亚尔维斯的耳畔传来积雪被踩踏的吱吱声。前一刻仍僵直地伫立在侧的男人,穿过了他的身边,幽远的眼神,毫不斜视地遥望着无目标的远方。派斯捷径直朝着盖满白雪的崎岖山路,慢慢地走去。
“喂,去哪啊?”亚尔维斯下意识伸出的手在半空中虚晃了下,什么都没抓到。
“回家啊。”派斯捷拉高声调答复了一声,依旧款款前行,没有回头和停止的意向。
“没搞错吧,你打算徒步走回去?”
“就当是散散心。”
矮个子的主人走掉了。亚尔维斯目送他离去的身影越来越矮,越来越小。由于雪积得很深,每踏出一步,小脚都会陷进去一大半。把腿从及膝的雪里抽出来有些困难,派斯捷的身子随着艰辛的步履左右轻晃,远远望去,仿佛是一只来自北欧神话里的矮人。

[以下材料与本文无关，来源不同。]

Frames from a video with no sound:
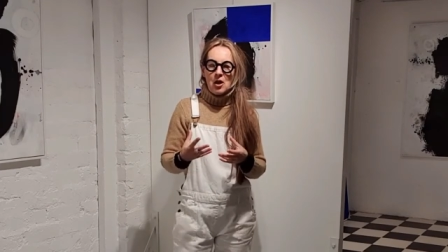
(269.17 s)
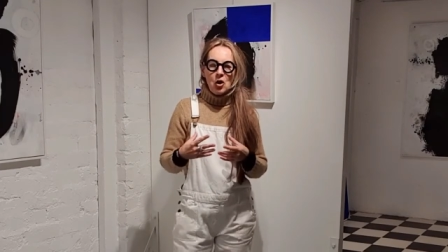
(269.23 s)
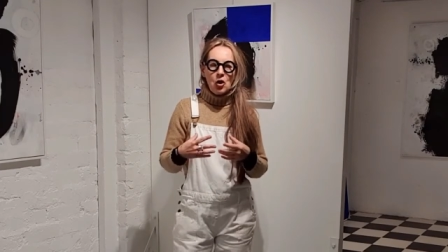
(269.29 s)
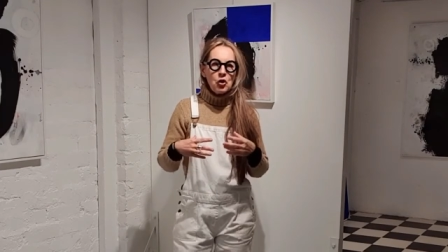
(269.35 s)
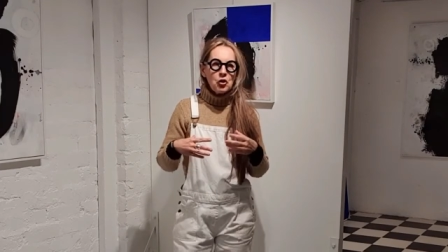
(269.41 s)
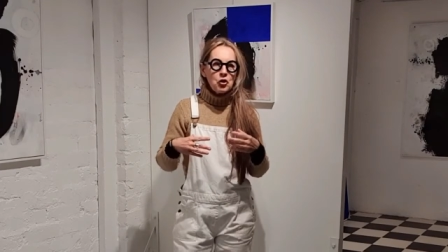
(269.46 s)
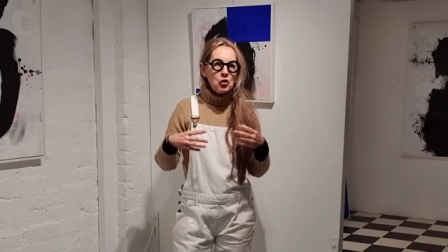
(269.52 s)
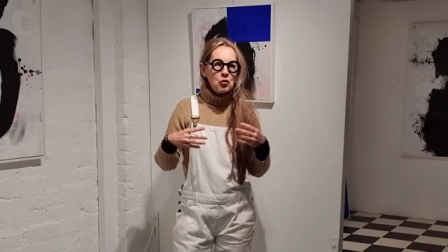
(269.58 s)

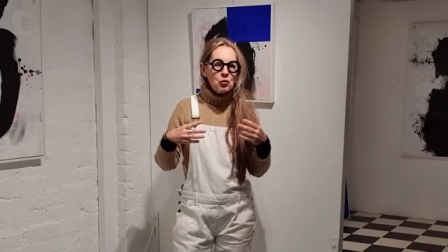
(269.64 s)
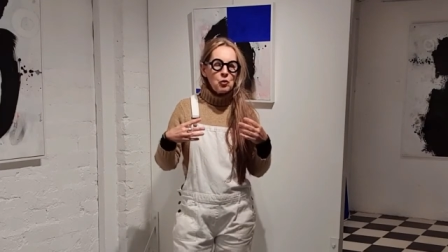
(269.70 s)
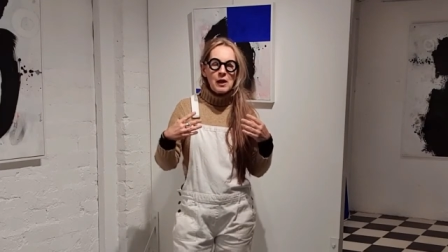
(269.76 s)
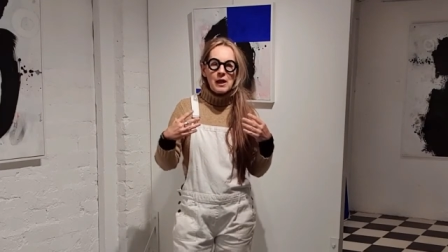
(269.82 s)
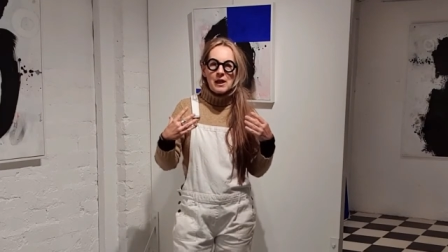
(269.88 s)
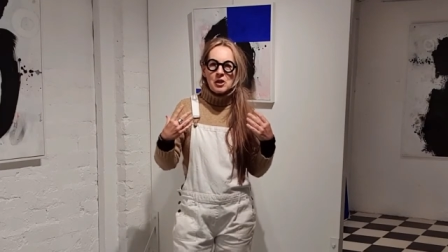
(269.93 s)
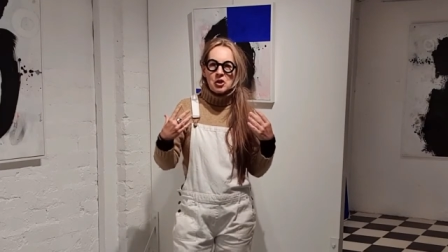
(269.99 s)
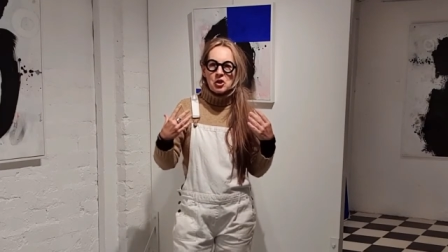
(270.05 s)
or your
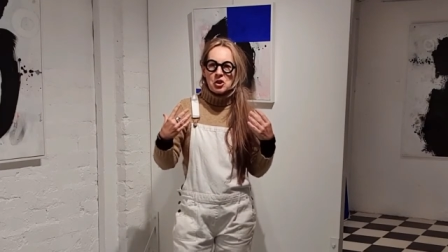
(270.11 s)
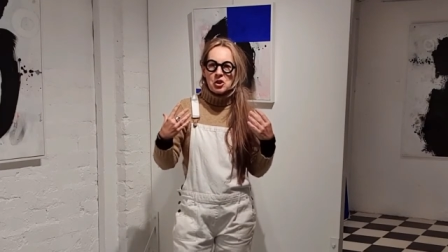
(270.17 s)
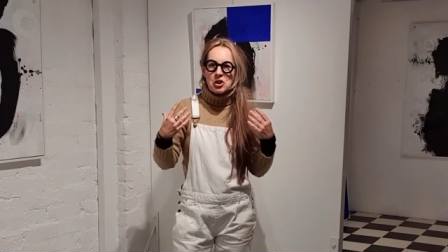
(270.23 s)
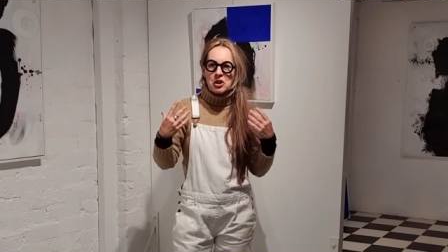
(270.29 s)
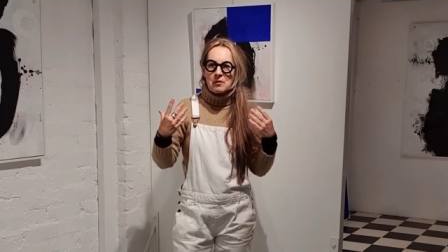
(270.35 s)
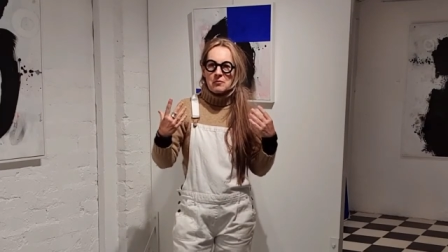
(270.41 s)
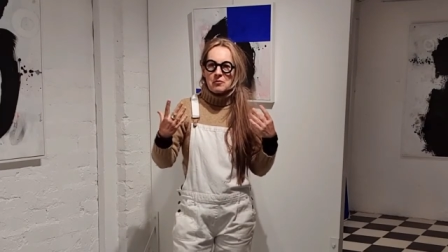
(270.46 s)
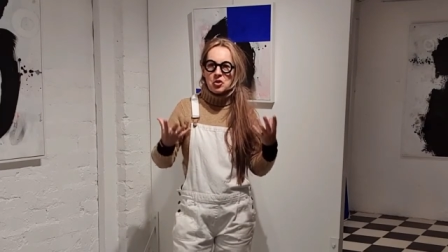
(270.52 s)

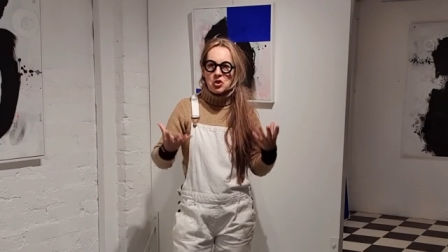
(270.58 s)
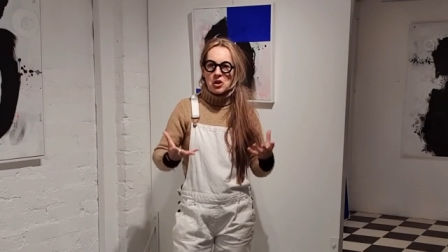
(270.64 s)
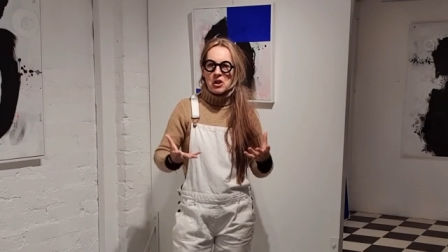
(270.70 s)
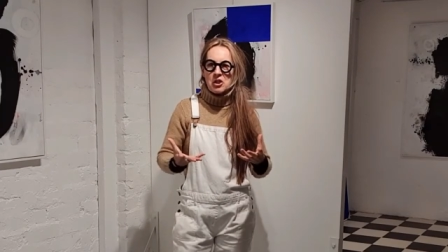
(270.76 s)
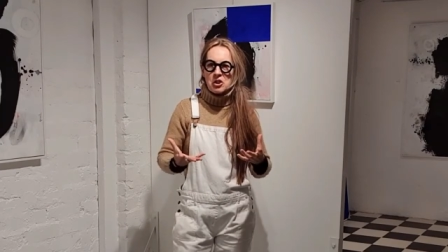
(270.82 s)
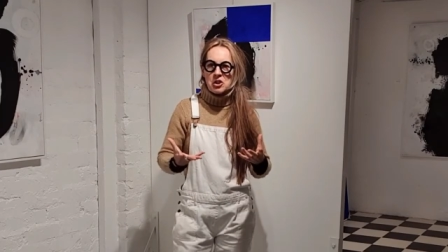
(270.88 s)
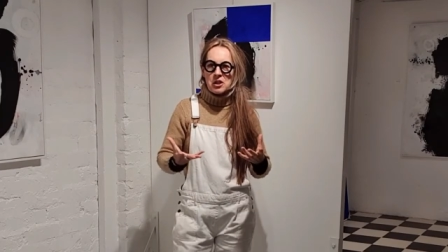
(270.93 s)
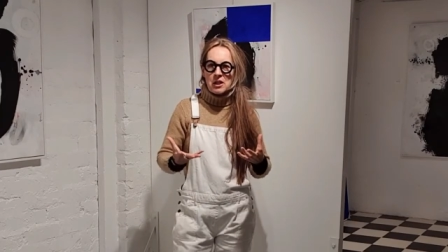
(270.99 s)
relationship
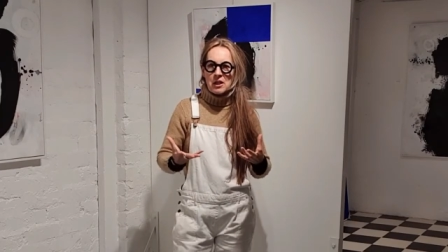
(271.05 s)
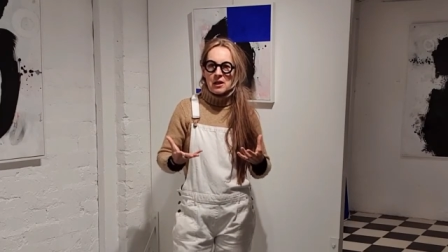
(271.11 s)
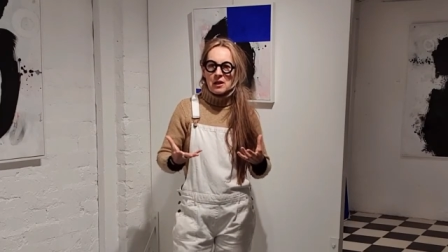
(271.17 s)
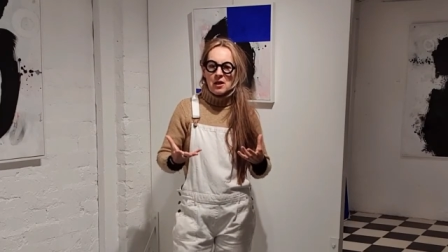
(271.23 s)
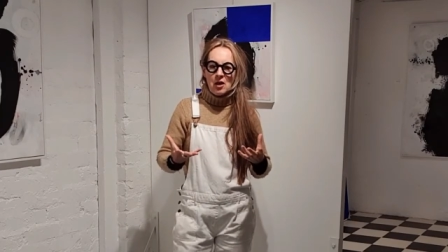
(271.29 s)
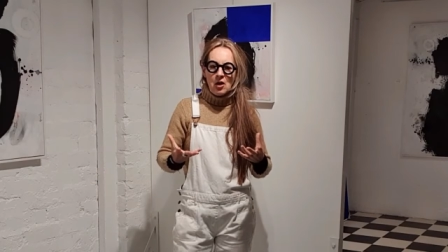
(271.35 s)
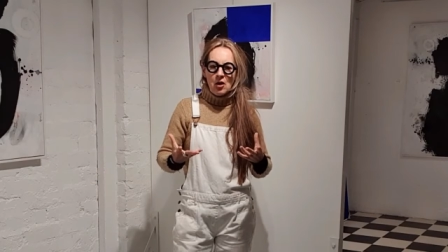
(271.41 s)
changing,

派斯捷沿披霜戴银的山路不疾不徐地走着,一转眼就离开了几百米。其坚决而执着的背影,却始终没有在公火龙的视野里消失。
四排拖在雪里的长长脚印,如犁地的农具留下的深沟。亚尔维斯快步跟上前,保持距离跟在派斯捷身后,陪着他,共赴这场无言的旅程。
LXXXI
走回坐落于主峰“龙之巅”左半山腰的首席居所的路上,阿尔斐杰洛还能直起挺拔而高傲的脊背,保证坚实而稳重的步子不摇晃,在大庭广众之下,时时维持符合一个英雄人物的威仪。比起一些喝得烂醉如泥的守护者,他的神志还是很清醒的。但是当关上的房门隔离了外部的世界,舒适奢华的家居映入眼帘后,疯狂了一夜的疲劳感瞬间席卷了阿尔斐杰洛全身。参加一场以应酬和做戏为主的盛宴,简直比带队打仗还要累。

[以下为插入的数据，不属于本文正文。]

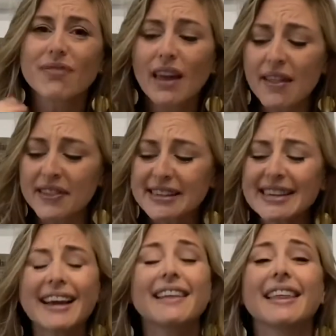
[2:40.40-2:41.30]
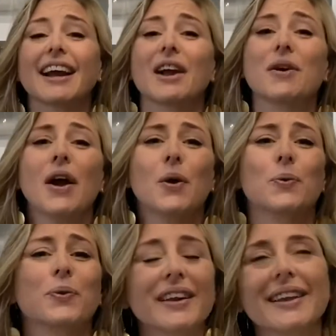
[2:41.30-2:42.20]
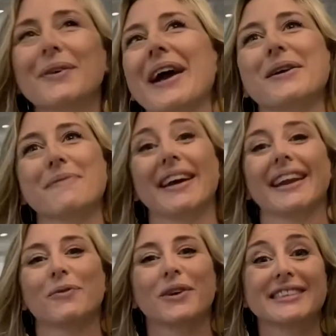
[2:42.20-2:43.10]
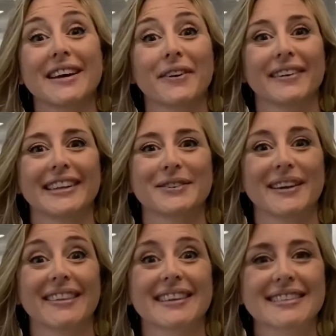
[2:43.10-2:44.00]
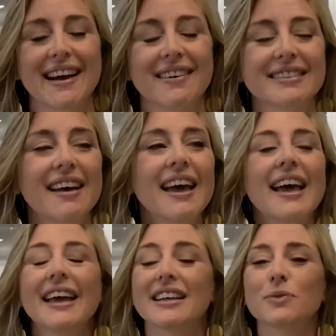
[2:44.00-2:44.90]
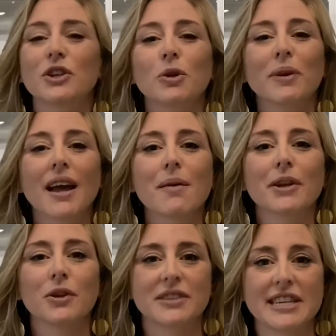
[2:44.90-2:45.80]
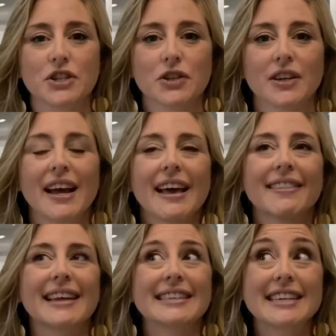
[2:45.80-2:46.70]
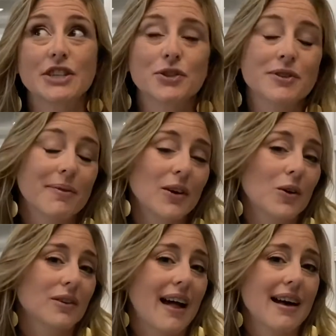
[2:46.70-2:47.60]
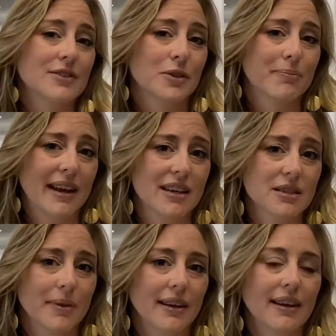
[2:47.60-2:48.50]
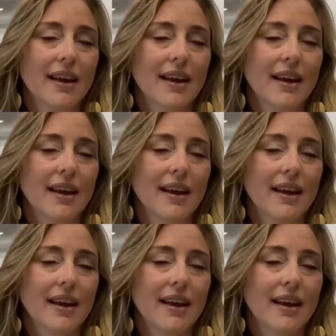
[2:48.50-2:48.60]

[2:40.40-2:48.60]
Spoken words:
The second thing I really recommend, and we're definitely doing in this house, is when you become a new teacher, they teach you something called classroom management.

于是他拉上窗帘,在床边摆放遮挡阳光的屏风,调整好角度,爬上床盖好被子,昏沉沉地睡去了。
一夜无梦的睡眠太过舒坦。当守护者为他送来清淡的早餐时,只见睡得正香的首席把全身都包在被子里轻声打鼾,唯有凌乱的红发露在外面,勉强能辨认身份。眼皮睁开时,已近晌午。阿尔斐杰洛看见了整齐地搁置在餐桌上的杯碗瓢盘,却因宿醉醒来的头疼而胃口全无,只喝了牛奶。从书架里取出一本书,阿尔斐杰洛正准备坐到沙发上,安静地阅读一会儿,驱散头昏脑涨的不适。这时候,轻缓的敲门声响了起来。送午饭的守护者已经候在了外面。